“Did I say you could stop?” I asked, one eyebrow cocked as I looked down at her, and I watched her throat bob up and down when she swallowed.
“No Daddy,” she whispered, her voice harsh and her breath coming in sharp, rattling bites.
I pulled her forward and pushed into her mouth again, her hands coming up to press against my thighs as she fought to hold herself steady. Groaning, she fought the tears that prickled in the corners of her eyes, her hands gripping my hips to hold herself steady. She needed something to keep her grounded, and she found me. I was there, just like I would always be there. I was her comfort, her safety in the storm.
Even if the storm was me.
I continued to fuck her mouth, slowly in and out as she worked her tongue across the shaft and then swirled it over the head, catching every drop of desire that drooled across her tongue.
“Good girl. Fuck, you’re such a good little whore.”
I was close, and it began to throb and hurt, raw and aching from the number of times I’d given it to her.
Fuck, she was going to tear my dick to shreds, but I just couldn’t stay away from her. Worth it. It was all worth it.
Just when I knew I was close, I pulled back, stepping away from her to give her the view she wanted. I saw her watching me, her swollen lips falling open as I swiped her panties off the counter and, holding them in one hand, wrapped them around my cock. It only took two strokes before I spilled myself across the crotch of her underwear, cupping them around the head as I pumped ribbon after ribbon across the fabric.
When I looked up at her, the shock on her face was unmistakable, and it brought a chuckle bubbling in my chest.
“Now you’ll wear them home like a good little girl, just like this. I want you to smell like me, and anyone who tries to come near you will know who you belong to.”
33
Wings, hearts, some things are meant to be torn apart
Moth
Ifelt free.
I didn’t feel fear for the first time in longer than I could remember, and nothing was holding me down. The wind blew through my hair, and the remaining sun rays beat down on my shoulders.

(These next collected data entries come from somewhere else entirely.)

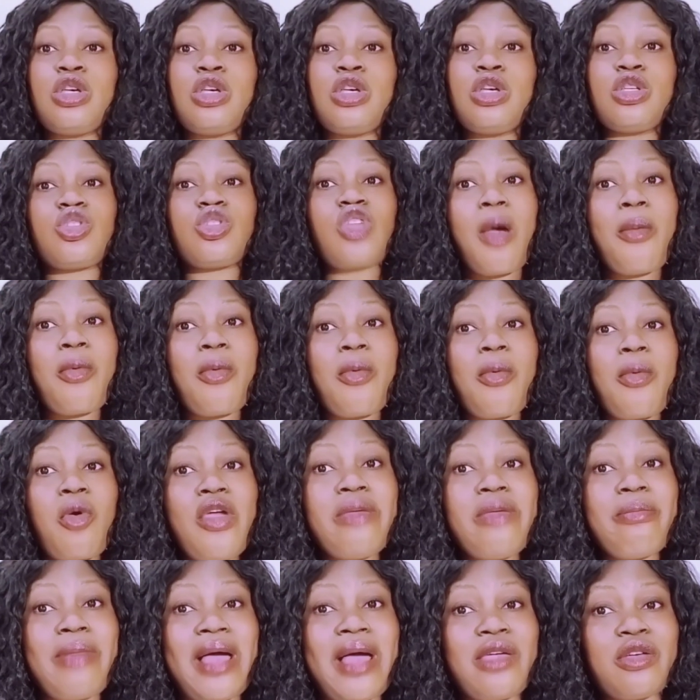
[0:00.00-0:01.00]
Stop
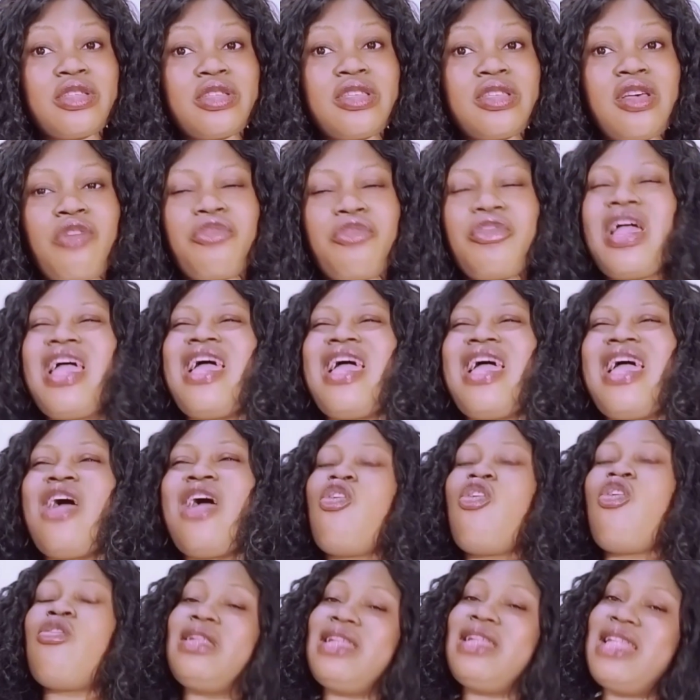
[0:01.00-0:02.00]
going by yourself
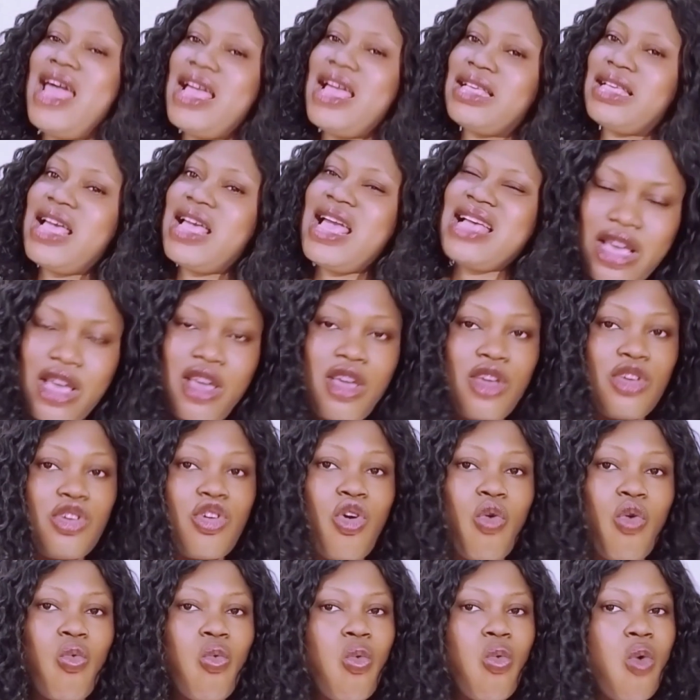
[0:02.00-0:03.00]
unless
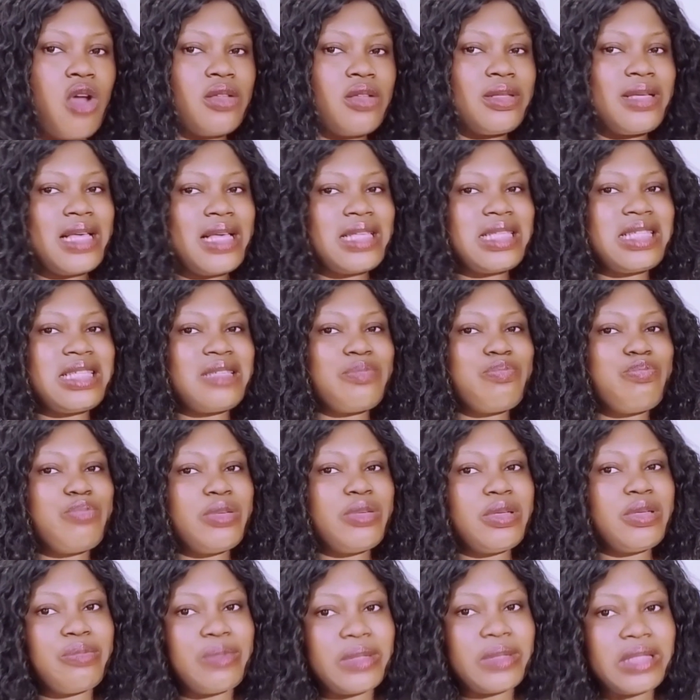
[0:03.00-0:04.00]
your water
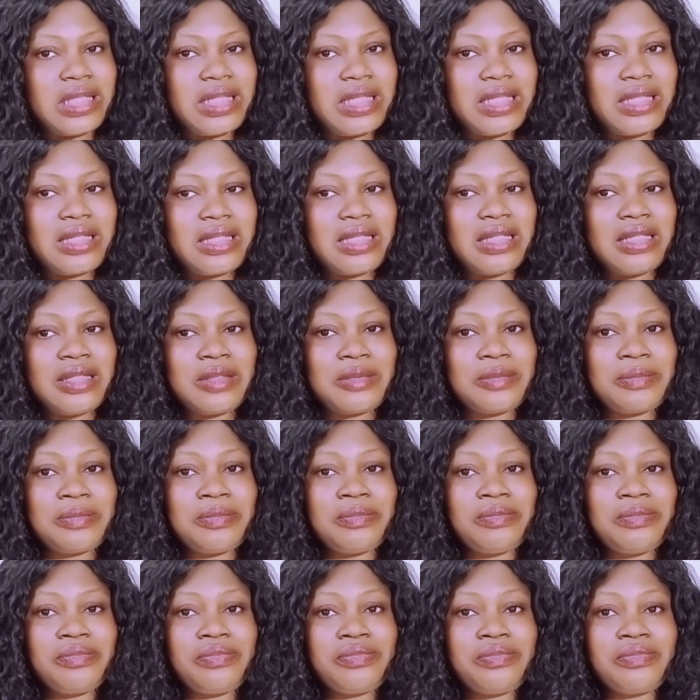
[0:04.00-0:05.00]
spirit
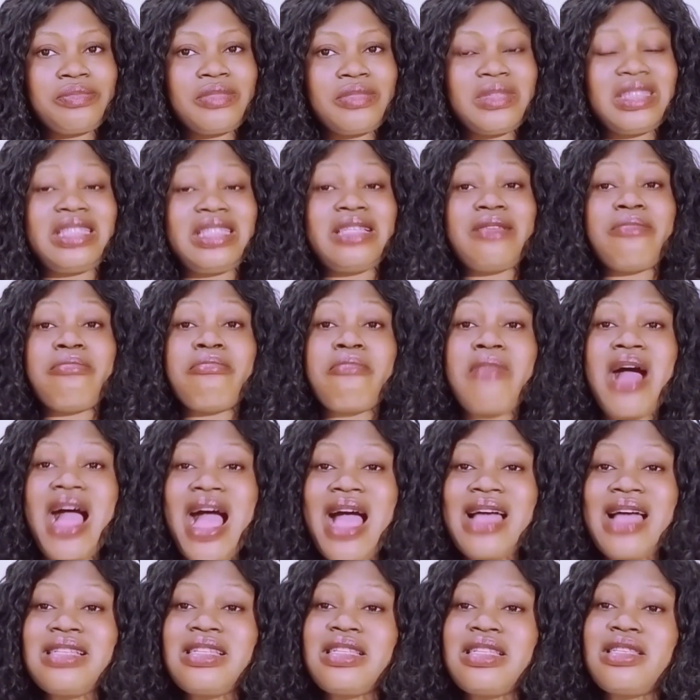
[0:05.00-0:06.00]

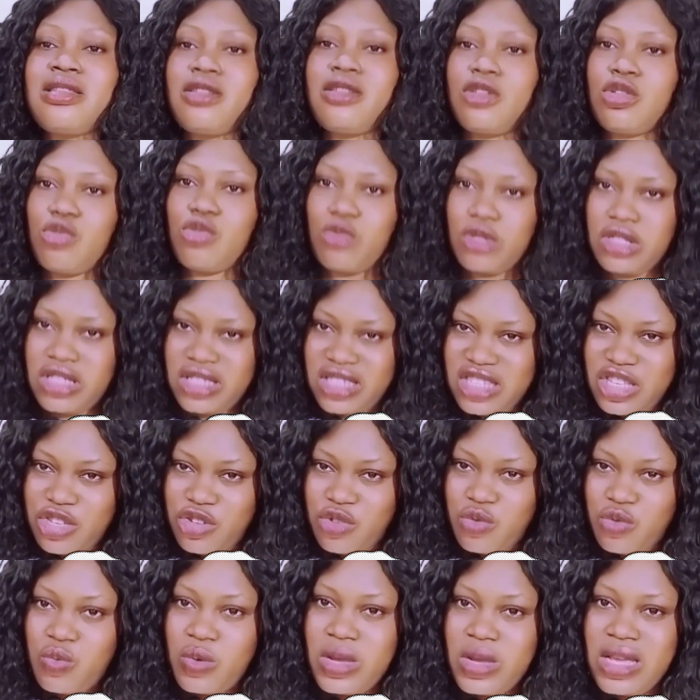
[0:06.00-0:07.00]
demands to see
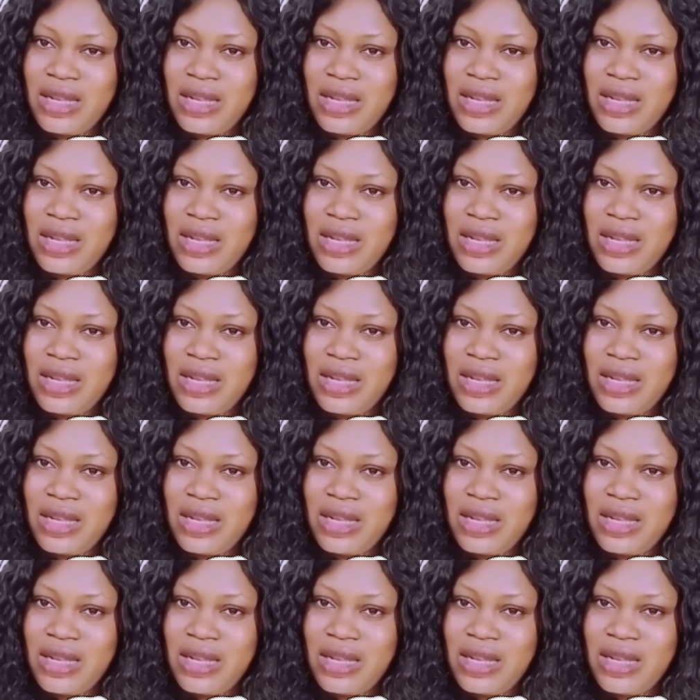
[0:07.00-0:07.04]
you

There was a very real and heavy chill in the air, and by the time I pulled up outside my dad’s house, I was shivering. Throwing the car into park, I pulled the key out of the ignition.
Was I ever going to stop thinking of it that way? As my dad’s house?

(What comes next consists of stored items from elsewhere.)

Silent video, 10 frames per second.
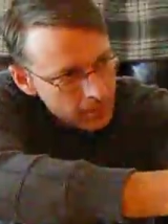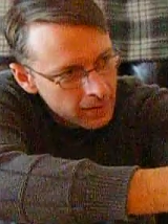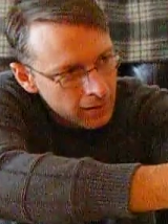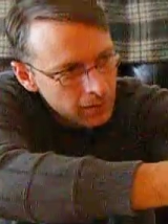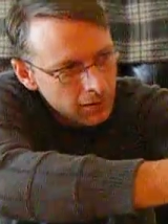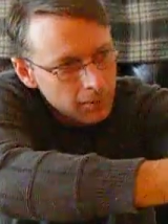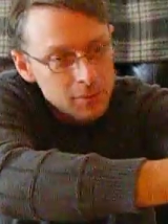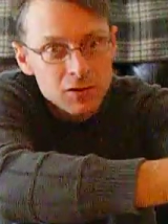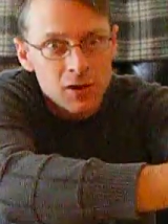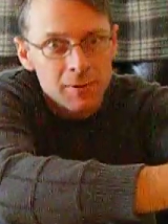I'm
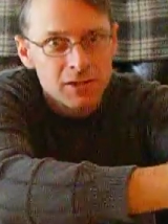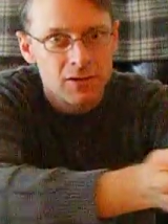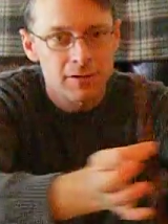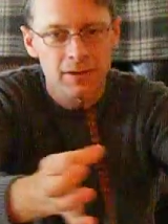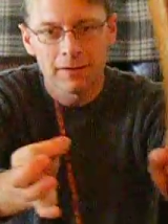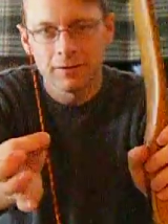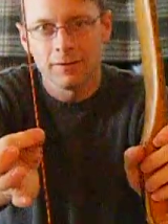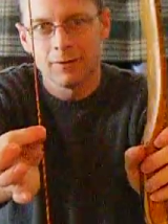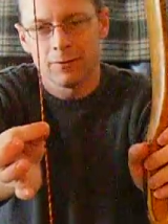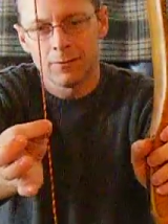going to start my serving
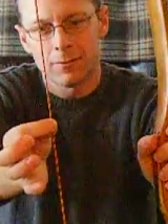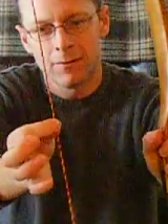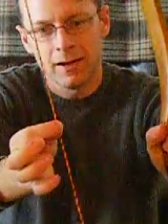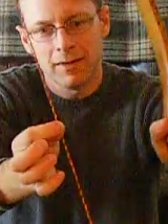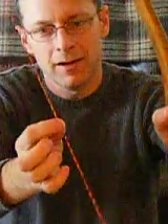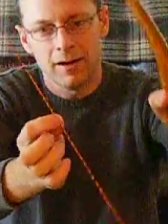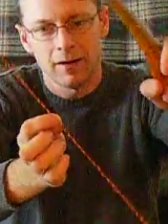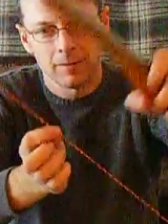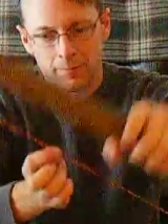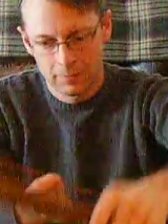right there.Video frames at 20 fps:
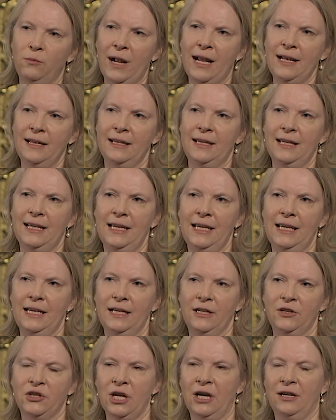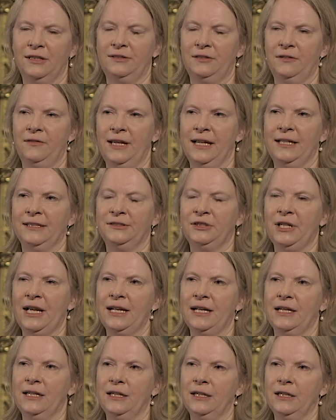When the Chancellor of the
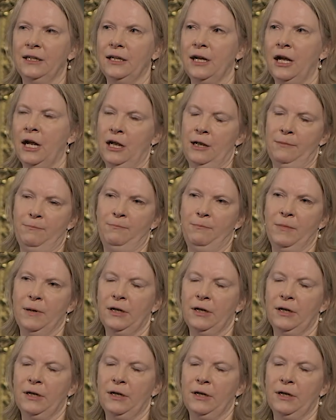Exchequer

It was my house now, wasn’t it? When would see it as that? It was going to take a long ass time.
Maybe by the time the baby gets here.
I snorted at the thought. It had been weeks since the masquerade ball, and nearly two since the day I’d found out Tommy was the one behind it all, and we’d had a varietal fuck-fest on his livingroom floor, and there was no sign of a period—yet there was also no sign of pregnancy.
Sitting in the front seat of my car, I looked up at the stained glass window above the door and squeezed my boob—first one, and then the other.
Nothing.
No ache. No twinge. No pain.
Shrugging, I kicked the door open and grabbed my purse off the passenger seat.
Whatever. It would happen when it happened.
If it happens,the voice in my head reminded me, and I sighed.
Maybe it was because thirty was just a couple of years away. Everyone looked at me like an old spinster already, but I was beginning to fear it would never happen. Before, I didn’t care, and it hadn’t bothered me to think I would never be a mom.
But now?
Now I looked around the yard, taking in the long, tufted grass in desperate need of mowing. I imagined little brown-eyed kids running around beneath the oak tree, and swinging from the tire swing that I was determined to re-hang, and now that I had someone to want it with? I wanted it. I wanted to be a mom.